Women are now the sole or primary breadwinners in 40 percent of households with children under 18, according to a Pew Research Center study released last week. This share has almost quadrupled since 1960, when women made up only about 11% of primary breadwinners.
Of those mothers who are the primary earners in their family, 63% are single mothers earning a median income of only $23,000. The other 37% are married women who make more than their husbands. Their household income is a much higher $80,000.
Those of us who have been working mothers know how hard it is to be everything to everyone, and can’t help but applaud all those moms, married or single, who somehow manage to put in a full week at work, make homemade cookies for the school party, get the bills paid, the dog washed, the car serviced and everything else that needs to get done.

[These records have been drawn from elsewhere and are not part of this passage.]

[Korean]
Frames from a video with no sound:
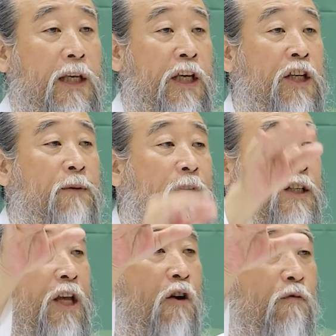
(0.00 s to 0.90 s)
이념을
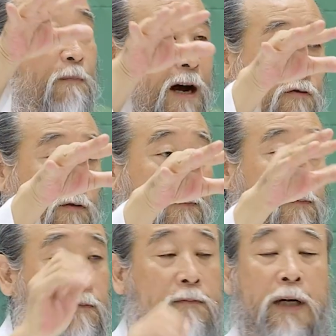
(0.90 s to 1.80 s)
세운 만큼
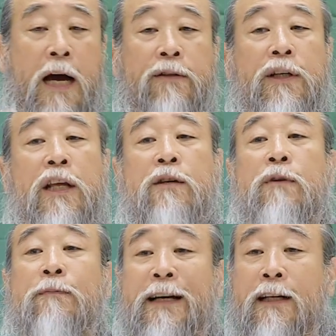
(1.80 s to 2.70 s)
하늘의
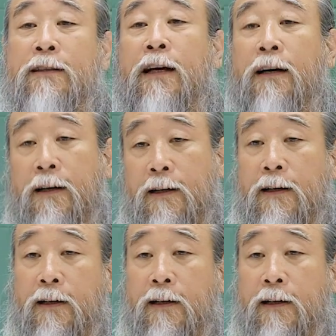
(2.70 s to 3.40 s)
힘을 받았다.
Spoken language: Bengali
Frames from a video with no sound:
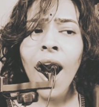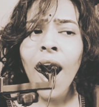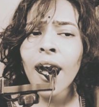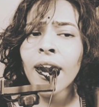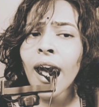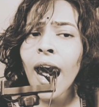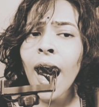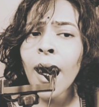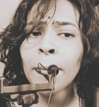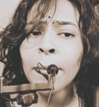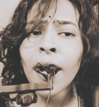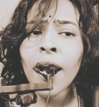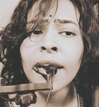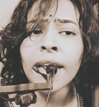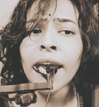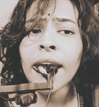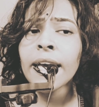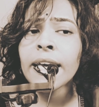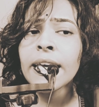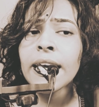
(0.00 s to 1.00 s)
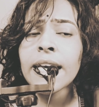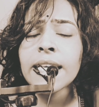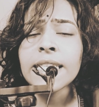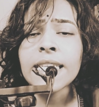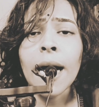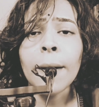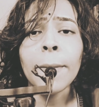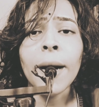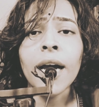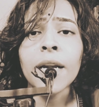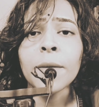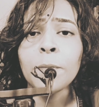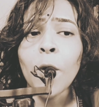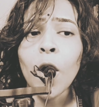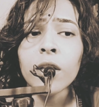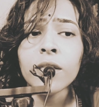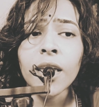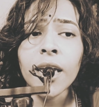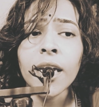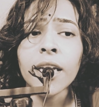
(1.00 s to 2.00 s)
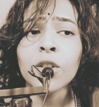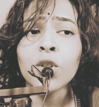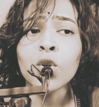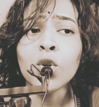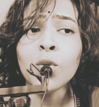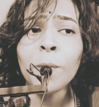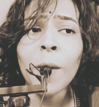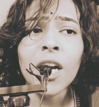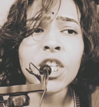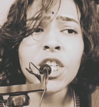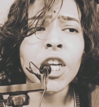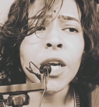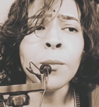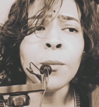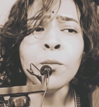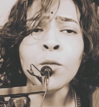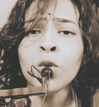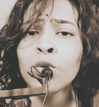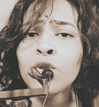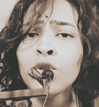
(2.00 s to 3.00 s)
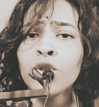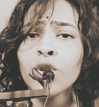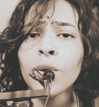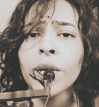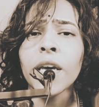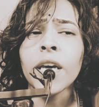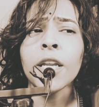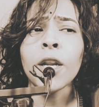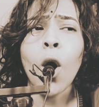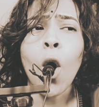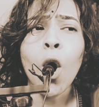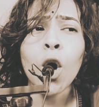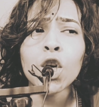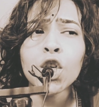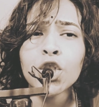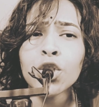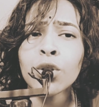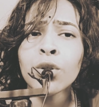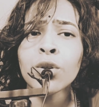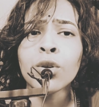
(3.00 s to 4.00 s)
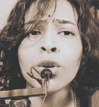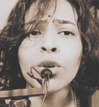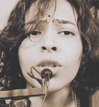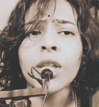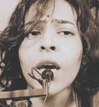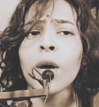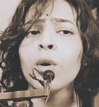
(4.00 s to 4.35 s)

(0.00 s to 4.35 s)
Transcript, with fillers: আর আমার এগিয়ে যাবার পথের দুপাশে মুন্ডহীন অসংখ্য দেহ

That’s why I was intrigued by this quote from real estate pioneer Barbara Corcoran, who turned a $1,000 investment into a $5 billion real estate company in 20 years. She is featured on NBC’s TODAY Show where she comments on business trends, and is an investor/shark on ABC’s hit Shark Tank.

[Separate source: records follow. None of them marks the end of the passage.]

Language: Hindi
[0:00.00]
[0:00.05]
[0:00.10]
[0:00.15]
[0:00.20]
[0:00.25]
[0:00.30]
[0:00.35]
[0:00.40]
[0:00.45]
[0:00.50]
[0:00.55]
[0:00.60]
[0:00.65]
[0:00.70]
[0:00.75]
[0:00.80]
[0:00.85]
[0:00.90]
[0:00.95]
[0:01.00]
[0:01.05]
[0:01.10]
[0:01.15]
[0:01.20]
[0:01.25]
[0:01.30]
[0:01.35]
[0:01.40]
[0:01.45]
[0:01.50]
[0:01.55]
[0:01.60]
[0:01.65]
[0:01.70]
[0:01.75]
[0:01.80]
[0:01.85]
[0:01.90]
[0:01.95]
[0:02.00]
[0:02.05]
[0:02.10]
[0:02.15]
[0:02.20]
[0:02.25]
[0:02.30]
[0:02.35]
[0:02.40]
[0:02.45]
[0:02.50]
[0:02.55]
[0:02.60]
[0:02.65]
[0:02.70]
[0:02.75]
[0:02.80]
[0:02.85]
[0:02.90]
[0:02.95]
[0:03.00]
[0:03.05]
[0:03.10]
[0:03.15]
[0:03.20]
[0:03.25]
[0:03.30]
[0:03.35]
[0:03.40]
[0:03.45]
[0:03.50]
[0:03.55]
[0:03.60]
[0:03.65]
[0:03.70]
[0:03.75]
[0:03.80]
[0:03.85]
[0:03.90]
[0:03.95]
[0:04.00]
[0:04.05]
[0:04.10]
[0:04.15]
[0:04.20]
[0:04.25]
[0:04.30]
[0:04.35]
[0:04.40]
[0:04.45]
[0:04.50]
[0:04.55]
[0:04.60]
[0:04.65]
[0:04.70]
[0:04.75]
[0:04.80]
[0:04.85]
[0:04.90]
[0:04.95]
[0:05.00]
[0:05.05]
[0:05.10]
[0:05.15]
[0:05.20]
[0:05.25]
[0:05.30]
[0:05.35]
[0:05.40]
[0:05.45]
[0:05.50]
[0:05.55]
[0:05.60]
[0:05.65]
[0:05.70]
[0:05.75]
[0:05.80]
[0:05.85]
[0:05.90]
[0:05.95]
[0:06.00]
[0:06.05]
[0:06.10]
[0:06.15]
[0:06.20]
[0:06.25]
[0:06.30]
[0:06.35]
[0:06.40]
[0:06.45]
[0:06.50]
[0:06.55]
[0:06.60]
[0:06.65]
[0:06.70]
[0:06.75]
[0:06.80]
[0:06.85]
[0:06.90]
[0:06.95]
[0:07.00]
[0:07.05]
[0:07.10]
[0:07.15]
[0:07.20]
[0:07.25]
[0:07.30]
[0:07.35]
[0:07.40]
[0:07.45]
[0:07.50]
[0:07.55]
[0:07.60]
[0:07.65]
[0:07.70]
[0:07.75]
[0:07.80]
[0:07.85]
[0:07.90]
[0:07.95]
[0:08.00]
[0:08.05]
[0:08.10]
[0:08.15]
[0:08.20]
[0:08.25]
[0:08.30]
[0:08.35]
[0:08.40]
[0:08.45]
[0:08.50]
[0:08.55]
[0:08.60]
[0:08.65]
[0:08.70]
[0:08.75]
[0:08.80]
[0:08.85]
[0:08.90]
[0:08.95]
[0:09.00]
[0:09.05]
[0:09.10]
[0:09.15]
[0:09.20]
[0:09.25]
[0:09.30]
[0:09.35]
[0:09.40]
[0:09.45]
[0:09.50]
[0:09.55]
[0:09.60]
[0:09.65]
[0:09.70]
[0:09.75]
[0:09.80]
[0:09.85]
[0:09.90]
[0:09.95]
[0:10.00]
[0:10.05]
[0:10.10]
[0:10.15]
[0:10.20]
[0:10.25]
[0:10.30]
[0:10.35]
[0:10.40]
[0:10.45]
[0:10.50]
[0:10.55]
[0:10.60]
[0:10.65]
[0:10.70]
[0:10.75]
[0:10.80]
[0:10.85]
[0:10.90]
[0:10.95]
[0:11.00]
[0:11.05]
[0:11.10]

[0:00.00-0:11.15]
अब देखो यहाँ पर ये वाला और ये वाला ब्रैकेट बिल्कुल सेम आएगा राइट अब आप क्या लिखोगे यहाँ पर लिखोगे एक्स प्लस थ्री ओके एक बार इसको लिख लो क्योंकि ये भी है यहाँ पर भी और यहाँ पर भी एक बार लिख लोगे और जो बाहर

Here’s what Barbara said when I heard her speak a few weeks ago at a women business owner’s conference in Palm Beach Gardens:
“The best shot you have at achieving a work family balance is having your own business, because then you control your time.”
Is Barbara right? Is the best way for women to master the work-family juggling act to own and run their own business? And if so, what are the skills we should be teaching our daughters to make them successful entrepreneurs?